• _Dataset records_:

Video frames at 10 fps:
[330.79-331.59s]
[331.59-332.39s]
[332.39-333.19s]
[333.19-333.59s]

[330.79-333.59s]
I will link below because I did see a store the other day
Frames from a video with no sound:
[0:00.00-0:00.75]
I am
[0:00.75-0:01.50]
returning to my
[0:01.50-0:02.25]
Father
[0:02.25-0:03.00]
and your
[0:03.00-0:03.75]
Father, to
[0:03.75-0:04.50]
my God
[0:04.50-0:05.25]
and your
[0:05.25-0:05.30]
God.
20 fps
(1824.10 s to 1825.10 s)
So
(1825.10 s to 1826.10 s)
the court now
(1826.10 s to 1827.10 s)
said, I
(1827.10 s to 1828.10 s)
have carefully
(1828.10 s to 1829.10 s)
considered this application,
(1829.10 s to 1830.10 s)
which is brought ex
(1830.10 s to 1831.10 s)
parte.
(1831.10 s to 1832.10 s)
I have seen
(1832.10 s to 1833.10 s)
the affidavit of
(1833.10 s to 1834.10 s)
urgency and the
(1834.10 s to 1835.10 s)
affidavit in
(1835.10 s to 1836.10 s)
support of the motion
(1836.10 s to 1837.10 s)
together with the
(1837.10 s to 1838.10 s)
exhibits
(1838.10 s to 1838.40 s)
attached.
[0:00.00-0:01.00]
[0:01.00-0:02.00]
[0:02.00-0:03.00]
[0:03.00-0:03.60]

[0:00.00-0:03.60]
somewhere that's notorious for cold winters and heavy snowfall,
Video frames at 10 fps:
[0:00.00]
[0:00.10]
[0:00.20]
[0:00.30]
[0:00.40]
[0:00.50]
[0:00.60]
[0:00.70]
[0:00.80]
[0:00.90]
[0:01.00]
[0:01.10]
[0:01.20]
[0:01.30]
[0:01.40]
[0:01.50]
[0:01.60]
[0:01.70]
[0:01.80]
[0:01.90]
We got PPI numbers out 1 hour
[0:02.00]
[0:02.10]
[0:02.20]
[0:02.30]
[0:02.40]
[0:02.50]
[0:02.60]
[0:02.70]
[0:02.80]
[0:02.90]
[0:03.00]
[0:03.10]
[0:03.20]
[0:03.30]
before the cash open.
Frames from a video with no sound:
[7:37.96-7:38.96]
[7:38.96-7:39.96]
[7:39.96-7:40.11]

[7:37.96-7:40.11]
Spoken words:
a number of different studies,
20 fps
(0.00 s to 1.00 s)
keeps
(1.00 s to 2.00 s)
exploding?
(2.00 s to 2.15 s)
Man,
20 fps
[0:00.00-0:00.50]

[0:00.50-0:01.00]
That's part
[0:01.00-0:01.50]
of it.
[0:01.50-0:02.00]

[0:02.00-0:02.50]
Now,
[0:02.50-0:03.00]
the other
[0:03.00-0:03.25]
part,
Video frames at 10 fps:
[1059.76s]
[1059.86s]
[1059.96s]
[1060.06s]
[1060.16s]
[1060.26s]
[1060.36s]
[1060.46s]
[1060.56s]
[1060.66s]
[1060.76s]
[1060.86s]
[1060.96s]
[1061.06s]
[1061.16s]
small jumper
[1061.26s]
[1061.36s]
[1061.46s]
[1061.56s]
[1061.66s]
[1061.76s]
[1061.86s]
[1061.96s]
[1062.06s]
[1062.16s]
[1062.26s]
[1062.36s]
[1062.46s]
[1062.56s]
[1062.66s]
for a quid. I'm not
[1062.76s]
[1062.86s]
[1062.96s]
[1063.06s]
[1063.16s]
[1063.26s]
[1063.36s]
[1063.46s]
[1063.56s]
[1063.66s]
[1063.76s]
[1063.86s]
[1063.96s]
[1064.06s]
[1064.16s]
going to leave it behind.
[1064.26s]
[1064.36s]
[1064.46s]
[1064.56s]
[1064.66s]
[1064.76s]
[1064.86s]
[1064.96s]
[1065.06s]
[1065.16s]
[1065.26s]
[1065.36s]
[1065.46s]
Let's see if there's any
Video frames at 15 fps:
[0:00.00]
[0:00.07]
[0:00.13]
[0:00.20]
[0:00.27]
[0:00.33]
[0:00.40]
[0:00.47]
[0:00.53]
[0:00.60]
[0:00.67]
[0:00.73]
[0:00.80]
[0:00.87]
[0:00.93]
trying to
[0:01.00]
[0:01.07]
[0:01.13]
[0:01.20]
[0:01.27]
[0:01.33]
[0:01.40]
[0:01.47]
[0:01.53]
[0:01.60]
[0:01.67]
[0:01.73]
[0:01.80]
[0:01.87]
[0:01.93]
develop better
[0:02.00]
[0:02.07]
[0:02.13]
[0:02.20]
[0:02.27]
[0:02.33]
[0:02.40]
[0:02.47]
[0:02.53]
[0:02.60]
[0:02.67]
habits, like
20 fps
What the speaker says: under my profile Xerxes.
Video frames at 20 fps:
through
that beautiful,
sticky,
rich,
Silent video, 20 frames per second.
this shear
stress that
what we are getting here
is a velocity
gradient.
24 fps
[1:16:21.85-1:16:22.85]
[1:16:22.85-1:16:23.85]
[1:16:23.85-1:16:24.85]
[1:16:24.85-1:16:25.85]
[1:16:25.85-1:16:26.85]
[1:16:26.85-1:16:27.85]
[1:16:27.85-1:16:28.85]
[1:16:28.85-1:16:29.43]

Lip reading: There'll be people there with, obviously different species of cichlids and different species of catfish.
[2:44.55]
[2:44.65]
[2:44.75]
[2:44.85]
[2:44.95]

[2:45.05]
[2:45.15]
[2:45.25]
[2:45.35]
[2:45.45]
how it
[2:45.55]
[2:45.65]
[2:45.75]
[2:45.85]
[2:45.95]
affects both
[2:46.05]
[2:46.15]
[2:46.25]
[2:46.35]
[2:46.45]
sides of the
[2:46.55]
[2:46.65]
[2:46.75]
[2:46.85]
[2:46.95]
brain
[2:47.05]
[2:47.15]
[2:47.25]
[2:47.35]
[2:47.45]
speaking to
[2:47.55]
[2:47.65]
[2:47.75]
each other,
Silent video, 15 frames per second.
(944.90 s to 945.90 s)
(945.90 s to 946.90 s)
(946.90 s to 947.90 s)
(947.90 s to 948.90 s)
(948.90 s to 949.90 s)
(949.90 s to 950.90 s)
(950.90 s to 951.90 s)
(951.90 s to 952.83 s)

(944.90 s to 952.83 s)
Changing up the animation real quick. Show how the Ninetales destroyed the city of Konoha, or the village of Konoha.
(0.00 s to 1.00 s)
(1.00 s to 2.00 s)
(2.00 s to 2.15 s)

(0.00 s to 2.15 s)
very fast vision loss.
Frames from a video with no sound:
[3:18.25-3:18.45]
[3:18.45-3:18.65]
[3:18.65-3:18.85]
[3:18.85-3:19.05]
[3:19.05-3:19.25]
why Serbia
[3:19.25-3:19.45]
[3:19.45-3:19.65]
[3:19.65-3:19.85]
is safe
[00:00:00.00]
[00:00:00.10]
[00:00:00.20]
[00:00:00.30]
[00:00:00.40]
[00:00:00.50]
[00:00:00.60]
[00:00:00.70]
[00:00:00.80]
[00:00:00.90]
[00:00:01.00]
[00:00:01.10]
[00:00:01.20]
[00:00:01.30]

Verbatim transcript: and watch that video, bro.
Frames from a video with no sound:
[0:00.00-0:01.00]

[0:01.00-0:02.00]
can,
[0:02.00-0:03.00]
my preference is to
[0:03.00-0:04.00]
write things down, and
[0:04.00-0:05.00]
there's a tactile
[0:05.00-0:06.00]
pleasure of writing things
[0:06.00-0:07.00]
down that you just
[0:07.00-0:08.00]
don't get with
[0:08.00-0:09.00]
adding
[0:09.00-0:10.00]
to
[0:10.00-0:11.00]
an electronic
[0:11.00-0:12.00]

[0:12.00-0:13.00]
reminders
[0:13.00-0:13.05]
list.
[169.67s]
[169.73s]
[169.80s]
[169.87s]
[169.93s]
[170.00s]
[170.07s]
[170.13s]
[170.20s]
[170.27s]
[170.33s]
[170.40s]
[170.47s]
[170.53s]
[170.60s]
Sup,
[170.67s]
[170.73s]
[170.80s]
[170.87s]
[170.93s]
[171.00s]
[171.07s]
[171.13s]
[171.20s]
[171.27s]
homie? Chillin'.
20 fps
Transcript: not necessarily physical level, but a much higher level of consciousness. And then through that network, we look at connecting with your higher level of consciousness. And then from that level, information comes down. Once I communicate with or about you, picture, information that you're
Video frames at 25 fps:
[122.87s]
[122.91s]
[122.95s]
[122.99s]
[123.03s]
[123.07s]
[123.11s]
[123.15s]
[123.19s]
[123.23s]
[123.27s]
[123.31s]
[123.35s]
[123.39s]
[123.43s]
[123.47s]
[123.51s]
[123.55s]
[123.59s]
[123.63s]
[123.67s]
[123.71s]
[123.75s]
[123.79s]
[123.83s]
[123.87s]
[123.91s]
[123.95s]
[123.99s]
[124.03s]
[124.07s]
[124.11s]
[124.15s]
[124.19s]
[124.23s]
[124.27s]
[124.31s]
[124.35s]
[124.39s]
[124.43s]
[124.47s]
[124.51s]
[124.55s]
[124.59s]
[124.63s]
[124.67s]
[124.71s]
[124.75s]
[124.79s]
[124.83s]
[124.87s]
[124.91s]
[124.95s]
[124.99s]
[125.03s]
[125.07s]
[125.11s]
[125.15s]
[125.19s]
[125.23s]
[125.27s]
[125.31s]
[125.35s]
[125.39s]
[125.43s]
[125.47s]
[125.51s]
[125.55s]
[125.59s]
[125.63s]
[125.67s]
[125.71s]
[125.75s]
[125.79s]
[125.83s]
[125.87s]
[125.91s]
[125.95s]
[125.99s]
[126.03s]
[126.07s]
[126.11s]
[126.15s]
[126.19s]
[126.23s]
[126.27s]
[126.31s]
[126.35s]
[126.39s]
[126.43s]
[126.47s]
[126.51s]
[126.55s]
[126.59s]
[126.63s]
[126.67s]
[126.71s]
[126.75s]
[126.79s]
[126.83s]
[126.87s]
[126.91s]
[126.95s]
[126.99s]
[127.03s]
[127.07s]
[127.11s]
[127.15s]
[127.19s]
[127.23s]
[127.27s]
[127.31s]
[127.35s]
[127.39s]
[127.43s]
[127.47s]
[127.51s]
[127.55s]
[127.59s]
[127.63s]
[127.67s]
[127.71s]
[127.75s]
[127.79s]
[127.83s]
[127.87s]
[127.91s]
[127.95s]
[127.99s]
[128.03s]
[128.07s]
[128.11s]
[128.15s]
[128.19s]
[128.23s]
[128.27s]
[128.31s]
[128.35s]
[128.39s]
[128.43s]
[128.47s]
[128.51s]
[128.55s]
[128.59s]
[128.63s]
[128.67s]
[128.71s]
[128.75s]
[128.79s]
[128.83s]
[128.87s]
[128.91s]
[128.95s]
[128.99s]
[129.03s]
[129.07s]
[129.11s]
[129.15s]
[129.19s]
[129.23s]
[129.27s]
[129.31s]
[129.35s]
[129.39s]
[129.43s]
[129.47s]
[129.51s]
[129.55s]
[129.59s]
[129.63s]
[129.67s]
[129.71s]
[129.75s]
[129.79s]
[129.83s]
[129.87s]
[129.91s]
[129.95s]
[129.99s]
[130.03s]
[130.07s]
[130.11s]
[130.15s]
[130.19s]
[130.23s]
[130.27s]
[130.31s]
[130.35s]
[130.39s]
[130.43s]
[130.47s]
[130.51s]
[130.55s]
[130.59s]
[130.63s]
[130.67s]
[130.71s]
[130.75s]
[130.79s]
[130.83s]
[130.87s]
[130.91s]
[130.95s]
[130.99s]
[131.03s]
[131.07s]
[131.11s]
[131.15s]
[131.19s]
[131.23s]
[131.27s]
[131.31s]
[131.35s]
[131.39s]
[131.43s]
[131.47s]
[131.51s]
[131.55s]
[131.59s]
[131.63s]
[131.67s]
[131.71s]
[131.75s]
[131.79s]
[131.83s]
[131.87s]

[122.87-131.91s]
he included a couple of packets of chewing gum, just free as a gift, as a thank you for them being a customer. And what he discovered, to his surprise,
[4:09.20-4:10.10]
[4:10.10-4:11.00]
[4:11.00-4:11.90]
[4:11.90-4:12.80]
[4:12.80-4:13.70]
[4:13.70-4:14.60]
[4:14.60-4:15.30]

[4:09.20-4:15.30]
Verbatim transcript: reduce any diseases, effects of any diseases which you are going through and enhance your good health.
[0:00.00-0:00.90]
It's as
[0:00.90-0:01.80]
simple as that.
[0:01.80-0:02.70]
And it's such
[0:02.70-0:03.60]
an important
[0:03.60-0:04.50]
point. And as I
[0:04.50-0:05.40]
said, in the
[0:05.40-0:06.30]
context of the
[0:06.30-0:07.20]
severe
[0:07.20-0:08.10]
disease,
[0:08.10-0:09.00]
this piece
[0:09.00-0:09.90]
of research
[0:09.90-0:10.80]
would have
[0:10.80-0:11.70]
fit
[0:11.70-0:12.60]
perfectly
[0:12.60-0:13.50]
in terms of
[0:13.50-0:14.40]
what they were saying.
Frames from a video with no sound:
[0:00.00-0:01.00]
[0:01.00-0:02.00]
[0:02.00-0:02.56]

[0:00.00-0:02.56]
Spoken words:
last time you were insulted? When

• _What you have to do_: Tally how many lines of the records hold the word "Verbatim". Answer with the number only.

• _Result for this exercise_: 2